Below are records to transcribe exactly, without their pictures.

──────── Provided data

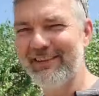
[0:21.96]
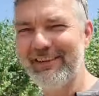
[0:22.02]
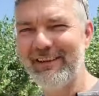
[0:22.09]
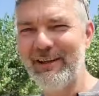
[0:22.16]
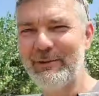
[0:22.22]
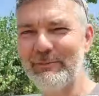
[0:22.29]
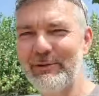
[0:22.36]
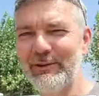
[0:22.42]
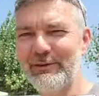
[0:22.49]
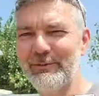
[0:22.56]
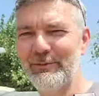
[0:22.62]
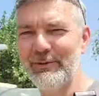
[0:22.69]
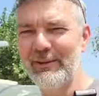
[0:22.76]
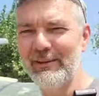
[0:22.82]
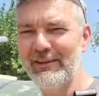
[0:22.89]
I'm
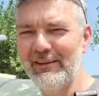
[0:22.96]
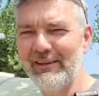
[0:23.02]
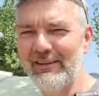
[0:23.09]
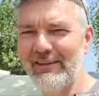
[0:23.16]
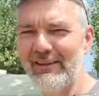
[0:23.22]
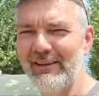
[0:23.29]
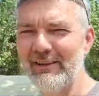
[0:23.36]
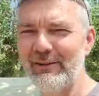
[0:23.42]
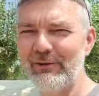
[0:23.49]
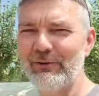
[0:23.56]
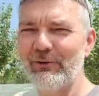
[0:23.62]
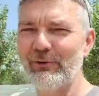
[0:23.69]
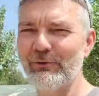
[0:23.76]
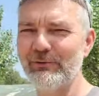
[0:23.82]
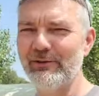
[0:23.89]
a
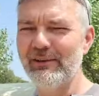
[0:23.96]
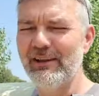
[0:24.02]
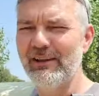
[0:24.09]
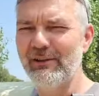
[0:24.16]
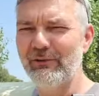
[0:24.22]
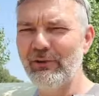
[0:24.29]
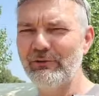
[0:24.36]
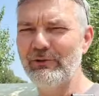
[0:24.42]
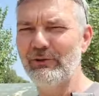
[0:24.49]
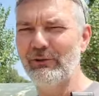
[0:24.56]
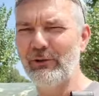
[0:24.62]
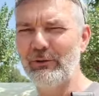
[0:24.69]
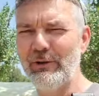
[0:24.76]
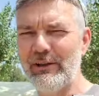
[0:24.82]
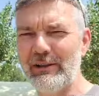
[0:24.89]
sun. Sonia's
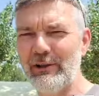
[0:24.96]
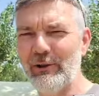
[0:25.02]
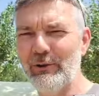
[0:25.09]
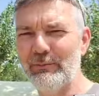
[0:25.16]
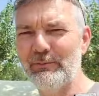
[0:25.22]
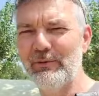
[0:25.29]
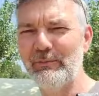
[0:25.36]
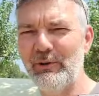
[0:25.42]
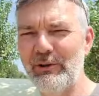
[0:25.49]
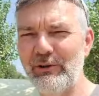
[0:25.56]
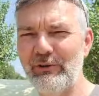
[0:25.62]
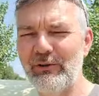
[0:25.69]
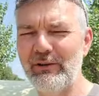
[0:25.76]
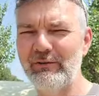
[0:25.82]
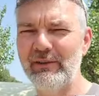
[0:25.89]
soaking it up. The
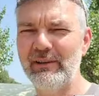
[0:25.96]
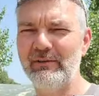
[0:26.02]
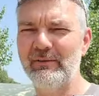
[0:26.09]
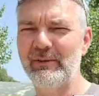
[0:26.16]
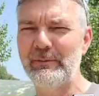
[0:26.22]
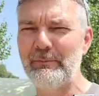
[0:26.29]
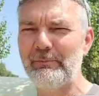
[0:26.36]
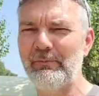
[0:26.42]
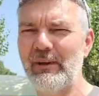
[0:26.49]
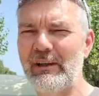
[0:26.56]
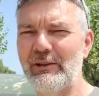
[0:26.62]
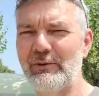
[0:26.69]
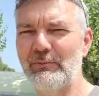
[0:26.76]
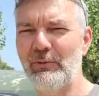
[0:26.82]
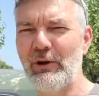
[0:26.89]
boys love it.
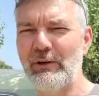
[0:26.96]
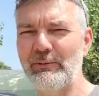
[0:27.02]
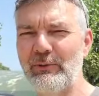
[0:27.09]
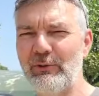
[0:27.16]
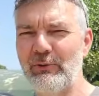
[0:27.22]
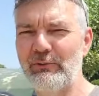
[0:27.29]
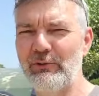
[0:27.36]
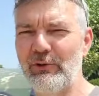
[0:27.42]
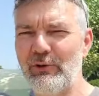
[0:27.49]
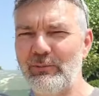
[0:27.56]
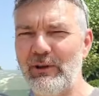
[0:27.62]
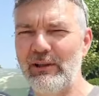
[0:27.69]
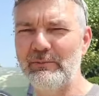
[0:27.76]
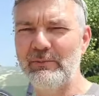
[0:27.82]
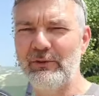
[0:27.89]
They go brown as soon as they
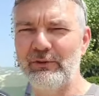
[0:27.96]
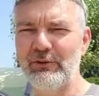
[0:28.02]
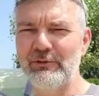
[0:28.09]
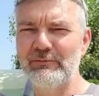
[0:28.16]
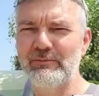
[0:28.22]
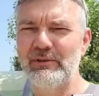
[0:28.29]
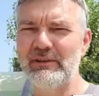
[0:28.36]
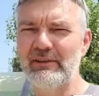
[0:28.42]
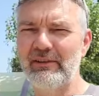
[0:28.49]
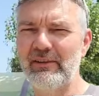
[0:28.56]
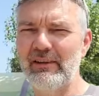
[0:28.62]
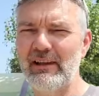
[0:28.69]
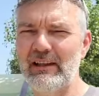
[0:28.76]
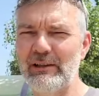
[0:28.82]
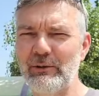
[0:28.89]
come out in the sun, but
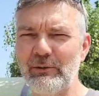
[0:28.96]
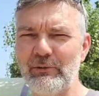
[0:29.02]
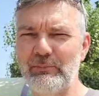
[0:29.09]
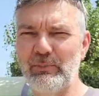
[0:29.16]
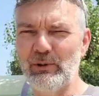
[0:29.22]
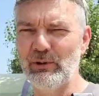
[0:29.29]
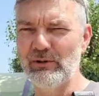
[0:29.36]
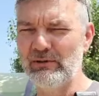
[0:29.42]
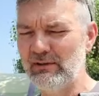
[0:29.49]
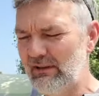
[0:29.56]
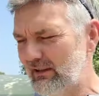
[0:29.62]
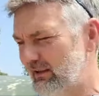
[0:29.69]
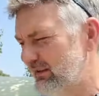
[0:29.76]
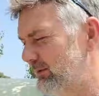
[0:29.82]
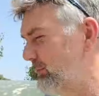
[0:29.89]
I always burn.
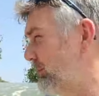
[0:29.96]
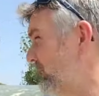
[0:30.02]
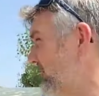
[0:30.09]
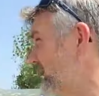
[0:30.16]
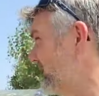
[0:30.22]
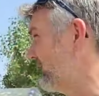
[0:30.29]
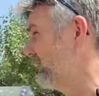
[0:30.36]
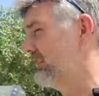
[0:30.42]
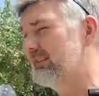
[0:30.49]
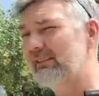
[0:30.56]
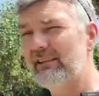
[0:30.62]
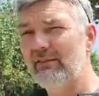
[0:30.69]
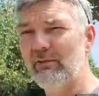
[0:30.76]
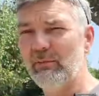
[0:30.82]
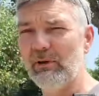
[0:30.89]
But
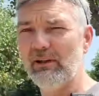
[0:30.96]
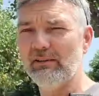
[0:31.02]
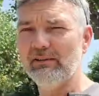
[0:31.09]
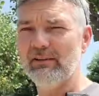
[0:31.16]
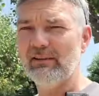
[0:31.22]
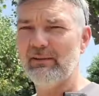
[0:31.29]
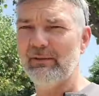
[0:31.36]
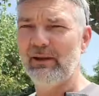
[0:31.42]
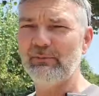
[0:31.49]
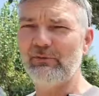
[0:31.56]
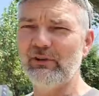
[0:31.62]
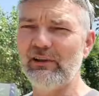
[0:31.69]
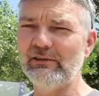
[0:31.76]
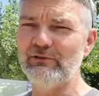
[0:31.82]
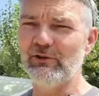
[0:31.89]
never mind. I'm
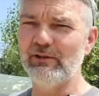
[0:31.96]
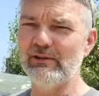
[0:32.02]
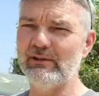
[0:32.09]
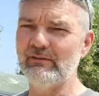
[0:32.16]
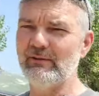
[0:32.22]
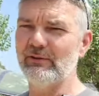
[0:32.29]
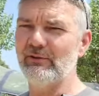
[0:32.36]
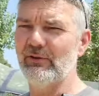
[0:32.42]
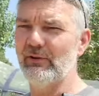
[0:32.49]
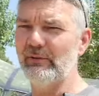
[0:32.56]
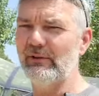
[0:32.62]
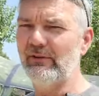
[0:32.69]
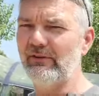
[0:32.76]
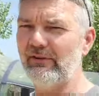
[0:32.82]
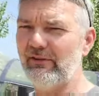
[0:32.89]
still enjoying it though, so
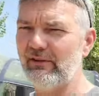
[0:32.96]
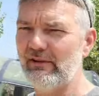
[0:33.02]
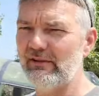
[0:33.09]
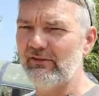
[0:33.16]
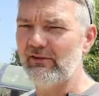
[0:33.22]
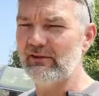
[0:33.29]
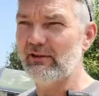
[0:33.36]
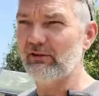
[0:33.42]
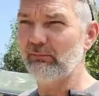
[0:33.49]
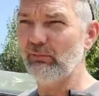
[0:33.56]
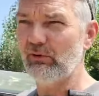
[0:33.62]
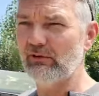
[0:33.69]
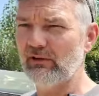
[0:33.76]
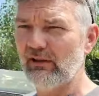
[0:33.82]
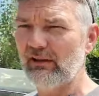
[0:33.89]
it's a nice
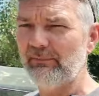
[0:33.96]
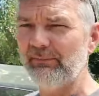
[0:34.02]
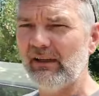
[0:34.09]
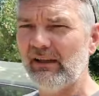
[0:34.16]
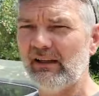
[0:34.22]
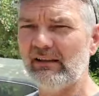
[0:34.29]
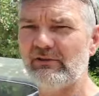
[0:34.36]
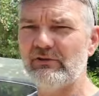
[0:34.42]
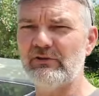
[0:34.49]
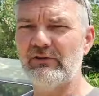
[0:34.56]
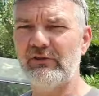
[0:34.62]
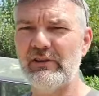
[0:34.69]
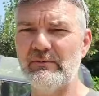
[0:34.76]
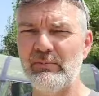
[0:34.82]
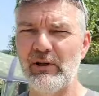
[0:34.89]
break. As you can
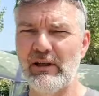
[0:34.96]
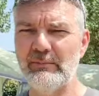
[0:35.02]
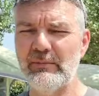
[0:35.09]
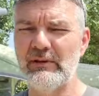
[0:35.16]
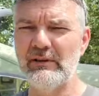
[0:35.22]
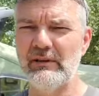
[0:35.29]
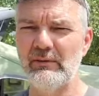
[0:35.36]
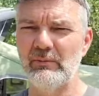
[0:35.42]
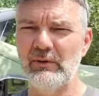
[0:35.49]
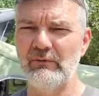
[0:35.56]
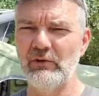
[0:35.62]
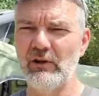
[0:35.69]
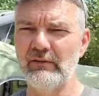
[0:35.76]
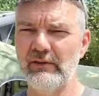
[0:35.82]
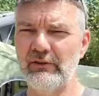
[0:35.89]
see behind me, we've
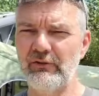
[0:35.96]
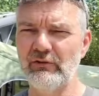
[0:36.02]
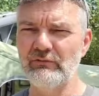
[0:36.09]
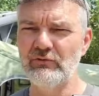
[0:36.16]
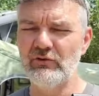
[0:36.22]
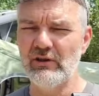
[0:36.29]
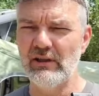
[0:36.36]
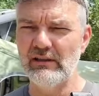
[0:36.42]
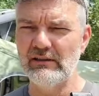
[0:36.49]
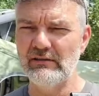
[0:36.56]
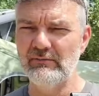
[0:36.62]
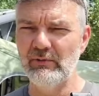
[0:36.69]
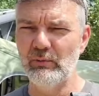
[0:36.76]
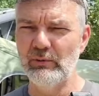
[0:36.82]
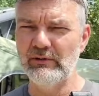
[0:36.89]
got the
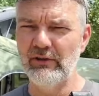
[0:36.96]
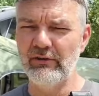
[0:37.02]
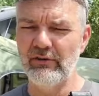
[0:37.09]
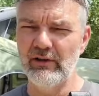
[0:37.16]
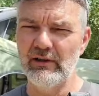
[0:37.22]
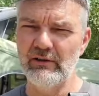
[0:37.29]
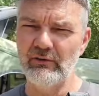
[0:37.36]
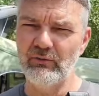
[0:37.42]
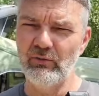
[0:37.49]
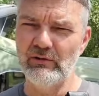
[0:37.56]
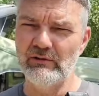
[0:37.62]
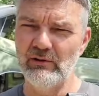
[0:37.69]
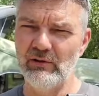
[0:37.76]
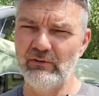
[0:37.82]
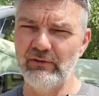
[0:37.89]
sunshade, the window
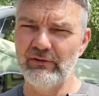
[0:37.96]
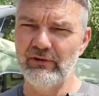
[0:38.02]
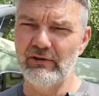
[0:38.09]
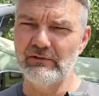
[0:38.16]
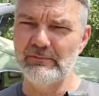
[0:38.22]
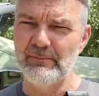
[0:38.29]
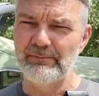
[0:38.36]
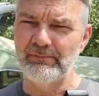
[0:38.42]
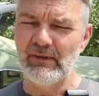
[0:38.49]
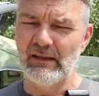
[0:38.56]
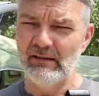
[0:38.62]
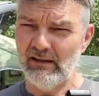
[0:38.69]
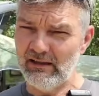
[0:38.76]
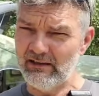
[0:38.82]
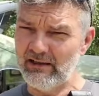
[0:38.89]
screen covers on.
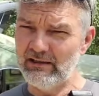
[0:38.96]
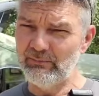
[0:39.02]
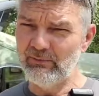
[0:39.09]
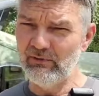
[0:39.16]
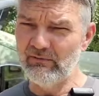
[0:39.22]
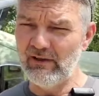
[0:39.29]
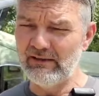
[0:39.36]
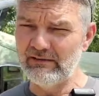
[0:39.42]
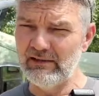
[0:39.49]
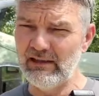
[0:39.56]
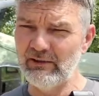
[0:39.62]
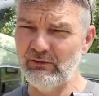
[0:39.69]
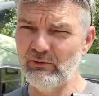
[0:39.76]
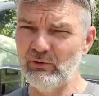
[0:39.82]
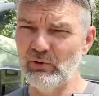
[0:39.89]
That keeps the van
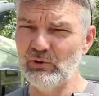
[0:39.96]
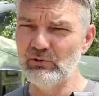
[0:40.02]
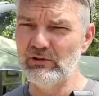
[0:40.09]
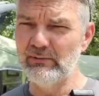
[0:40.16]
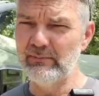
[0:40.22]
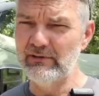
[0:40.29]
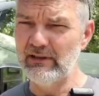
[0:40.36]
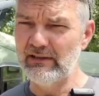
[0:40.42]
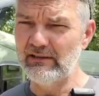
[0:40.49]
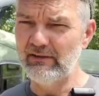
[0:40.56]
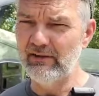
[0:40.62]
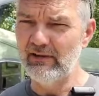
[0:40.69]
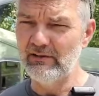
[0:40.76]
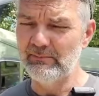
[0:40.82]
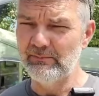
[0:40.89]
nice and cool in the
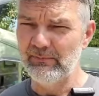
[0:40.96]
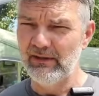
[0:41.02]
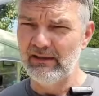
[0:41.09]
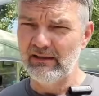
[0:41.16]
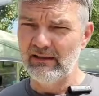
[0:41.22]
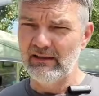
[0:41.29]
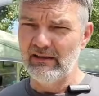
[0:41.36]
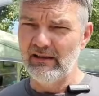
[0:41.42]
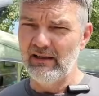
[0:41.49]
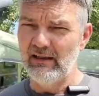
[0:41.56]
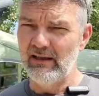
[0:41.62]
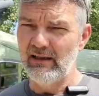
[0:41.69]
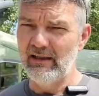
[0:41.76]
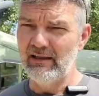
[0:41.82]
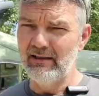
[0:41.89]
daytime,
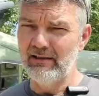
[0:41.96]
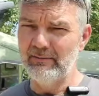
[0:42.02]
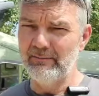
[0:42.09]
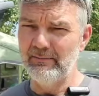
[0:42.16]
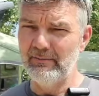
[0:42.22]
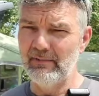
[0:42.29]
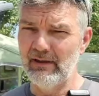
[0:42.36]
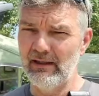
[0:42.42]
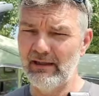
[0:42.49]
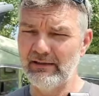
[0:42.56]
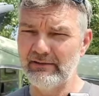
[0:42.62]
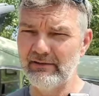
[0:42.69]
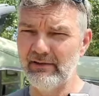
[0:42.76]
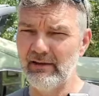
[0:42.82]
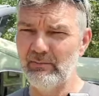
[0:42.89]

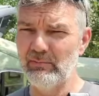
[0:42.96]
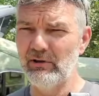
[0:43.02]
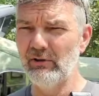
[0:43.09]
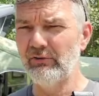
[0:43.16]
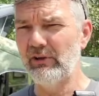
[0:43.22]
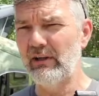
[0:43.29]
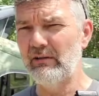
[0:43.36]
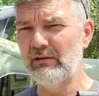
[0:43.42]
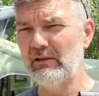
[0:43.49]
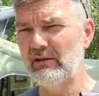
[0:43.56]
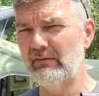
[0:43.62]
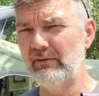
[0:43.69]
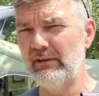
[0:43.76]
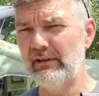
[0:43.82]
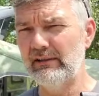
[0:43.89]
and blocks out a
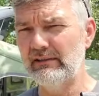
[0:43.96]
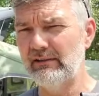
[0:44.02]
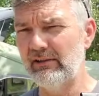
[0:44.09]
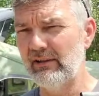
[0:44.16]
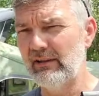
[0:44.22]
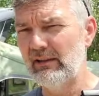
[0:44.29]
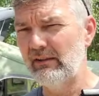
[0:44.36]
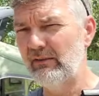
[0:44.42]
lot of the heat.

────────────────

◆ **Solution to the problem**
[0:21.96]
[0:22.02]
[0:22.09]
[0:22.16]
[0:22.22]
[0:22.29]
[0:22.36]
[0:22.42]
[0:22.49]
[0:22.56]
[0:22.62]
[0:22.69]
[0:22.76]
[0:22.82]
[0:22.89]
I'm
[0:22.96]
[0:23.02]
[0:23.09]
[0:23.16]
[0:23.22]
[0:23.29]
[0:23.36]
[0:23.42]
[0:23.49]
[0:23.56]
[0:23.62]
[0:23.69]
[0:23.76]
[0:23.82]
[0:23.89]
a
[0:23.96]
[0:24.02]
[0:24.09]
[0:24.16]
[0:24.22]
[0:24.29]
[0:24.36]
[0:24.42]
[0:24.49]
[0:24.56]
[0:24.62]
[0:24.69]
[0:24.76]
[0:24.82]
[0:24.89]
sun. Sonia's
[0:24.96]
[0:25.02]
[0:25.09]
[0:25.16]
[0:25.22]
[0:25.29]
[0:25.36]
[0:25.42]
[0:25.49]
[0:25.56]
[0:25.62]
[0:25.69]
[0:25.76]
[0:25.82]
[0:25.89]
soaking it up. The
[0:25.96]
[0:26.02]
[0:26.09]
[0:26.16]
[0:26.22]
[0:26.29]
[0:26.36]
[0:26.42]
[0:26.49]
[0:26.56]
[0:26.62]
[0:26.69]
[0:26.76]
[0:26.82]
[0:26.89]
boys love it.
[0:26.96]
[0:27.02]
[0:27.09]
[0:27.16]
[0:27.22]
[0:27.29]
[0:27.36]
[0:27.42]
[0:27.49]
[0:27.56]
[0:27.62]
[0:27.69]
[0:27.76]
[0:27.82]
[0:27.89]
They go brown as soon as they
[0:27.96]
[0:28.02]
[0:28.09]
[0:28.16]
[0:28.22]
[0:28.29]
[0:28.36]
[0:28.42]
[0:28.49]
[0:28.56]
[0:28.62]
[0:28.69]
[0:28.76]
[0:28.82]
[0:28.89]
come out in the sun, but
[0:28.96]
[0:29.02]
[0:29.09]
[0:29.16]
[0:29.22]
[0:29.29]
[0:29.36]
[0:29.42]
[0:29.49]
[0:29.56]
[0:29.62]
[0:29.69]
[0:29.76]
[0:29.82]
[0:29.89]
I always burn.
[0:29.96]
[0:30.02]
[0:30.09]
[0:30.16]
[0:30.22]
[0:30.29]
[0:30.36]
[0:30.42]
[0:30.49]
[0:30.56]
[0:30.62]
[0:30.69]
[0:30.76]
[0:30.82]
[0:30.89]
But
[0:30.96]
[0:31.02]
[0:31.09]
[0:31.16]
[0:31.22]
[0:31.29]
[0:31.36]
[0:31.42]
[0:31.49]
[0:31.56]
[0:31.62]
[0:31.69]
[0:31.76]
[0:31.82]
[0:31.89]
never mind. I'm
[0:31.96]
[0:32.02]
[0:32.09]
[0:32.16]
[0:32.22]
[0:32.29]
[0:32.36]
[0:32.42]
[0:32.49]
[0:32.56]
[0:32.62]
[0:32.69]
[0:32.76]
[0:32.82]
[0:32.89]
still enjoying it though, so
[0:32.96]
[0:33.02]
[0:33.09]
[0:33.16]
[0:33.22]
[0:33.29]
[0:33.36]
[0:33.42]
[0:33.49]
[0:33.56]
[0:33.62]
[0:33.69]
[0:33.76]
[0:33.82]
[0:33.89]
it's a nice
[0:33.96]
[0:34.02]
[0:34.09]
[0:34.16]
[0:34.22]
[0:34.29]
[0:34.36]
[0:34.42]
[0:34.49]
[0:34.56]
[0:34.62]
[0:34.69]
[0:34.76]
[0:34.82]
[0:34.89]
break. As you can
[0:34.96]
[0:35.02]
[0:35.09]
[0:35.16]
[0:35.22]
[0:35.29]
[0:35.36]
[0:35.42]
[0:35.49]
[0:35.56]
[0:35.62]
[0:35.69]
[0:35.76]
[0:35.82]
[0:35.89]
see behind me, we've
[0:35.96]
[0:36.02]
[0:36.09]
[0:36.16]
[0:36.22]
[0:36.29]
[0:36.36]
[0:36.42]
[0:36.49]
[0:36.56]
[0:36.62]
[0:36.69]
[0:36.76]
[0:36.82]
[0:36.89]
got the
[0:36.96]
[0:37.02]
[0:37.09]
[0:37.16]
[0:37.22]
[0:37.29]
[0:37.36]
[0:37.42]
[0:37.49]
[0:37.56]
[0:37.62]
[0:37.69]
[0:37.76]
[0:37.82]
[0:37.89]
sunshade, the window
[0:37.96]
[0:38.02]
[0:38.09]
[0:38.16]
[0:38.22]
[0:38.29]
[0:38.36]
[0:38.42]
[0:38.49]
[0:38.56]
[0:38.62]
[0:38.69]
[0:38.76]
[0:38.82]
[0:38.89]
screen covers on.
[0:38.96]
[0:39.02]
[0:39.09]
[0:39.16]
[0:39.22]
[0:39.29]
[0:39.36]
[0:39.42]
[0:39.49]
[0:39.56]
[0:39.62]
[0:39.69]
[0:39.76]
[0:39.82]
[0:39.89]
That keeps the van
[0:39.96]
[0:40.02]
[0:40.09]
[0:40.16]
[0:40.22]
[0:40.29]
[0:40.36]
[0:40.42]
[0:40.49]
[0:40.56]
[0:40.62]
[0:40.69]
[0:40.76]
[0:40.82]
[0:40.89]
nice and cool in the
[0:40.96]
[0:41.02]
[0:41.09]
[0:41.16]
[0:41.22]
[0:41.29]
[0:41.36]
[0:41.42]
[0:41.49]
[0:41.56]
[0:41.62]
[0:41.69]
[0:41.76]
[0:41.82]
[0:41.89]
daytime,
[0:41.96]
[0:42.02]
[0:42.09]
[0:42.16]
[0:42.22]
[0:42.29]
[0:42.36]
[0:42.42]
[0:42.49]
[0:42.56]
[0:42.62]
[0:42.69]
[0:42.76]
[0:42.82]
[0:42.89]

[0:42.96]
[0:43.02]
[0:43.09]
[0:43.16]
[0:43.22]
[0:43.29]
[0:43.36]
[0:43.42]
[0:43.49]
[0:43.56]
[0:43.62]
[0:43.69]
[0:43.76]
[0:43.82]
[0:43.89]
and blocks out a
[0:43.96]
[0:44.02]
[0:44.09]
[0:44.16]
[0:44.22]
[0:44.29]
[0:44.36]
[0:44.42]
lot of the heat.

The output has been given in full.